(INPUT DATA begins)

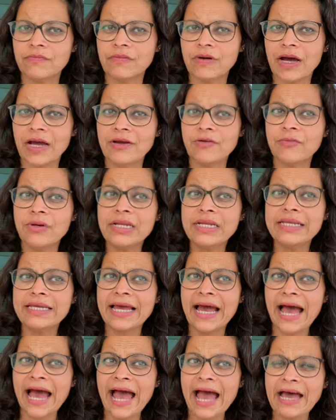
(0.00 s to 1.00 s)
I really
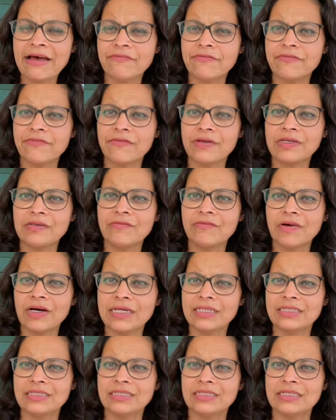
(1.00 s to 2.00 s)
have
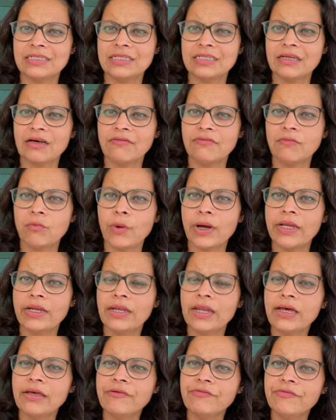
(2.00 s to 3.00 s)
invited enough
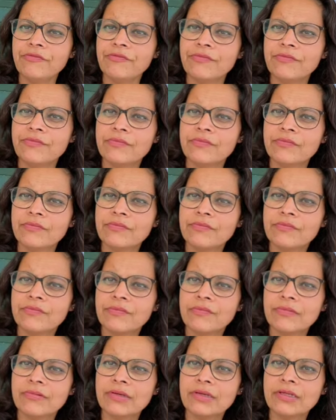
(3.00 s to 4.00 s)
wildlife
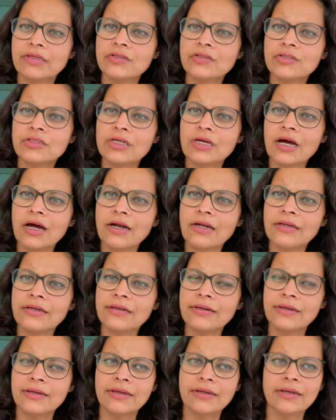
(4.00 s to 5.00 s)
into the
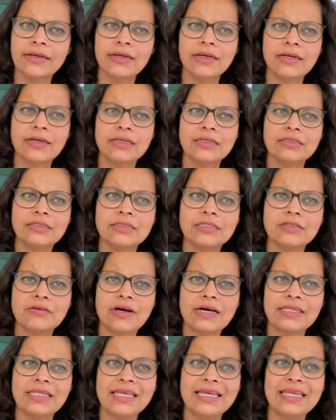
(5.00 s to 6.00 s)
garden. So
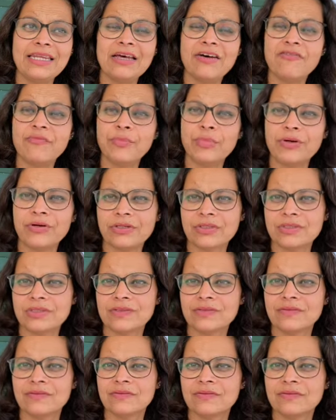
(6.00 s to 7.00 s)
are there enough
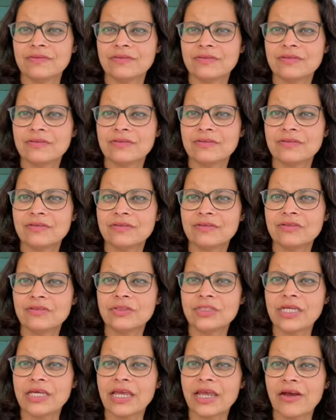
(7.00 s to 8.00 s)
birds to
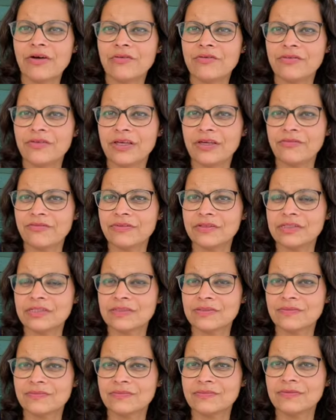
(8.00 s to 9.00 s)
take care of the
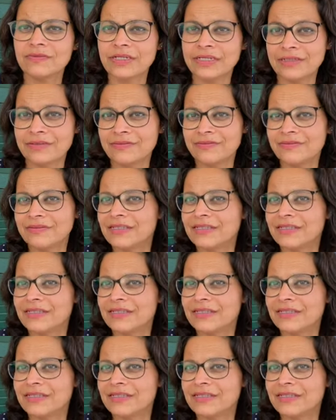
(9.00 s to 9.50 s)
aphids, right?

(INPUT DATA ends)

WORK REQUIRED:
Extract the entries in full, exactly as they are, minus the pictures.

REPLY:
(0.00 s to 1.00 s)
I really
(1.00 s to 2.00 s)
have
(2.00 s to 3.00 s)
invited enough
(3.00 s to 4.00 s)
wildlife
(4.00 s to 5.00 s)
into the
(5.00 s to 6.00 s)
garden. So
(6.00 s to 7.00 s)
are there enough
(7.00 s to 8.00 s)
birds to
(8.00 s to 9.00 s)
take care of the
(9.00 s to 9.50 s)
aphids, right?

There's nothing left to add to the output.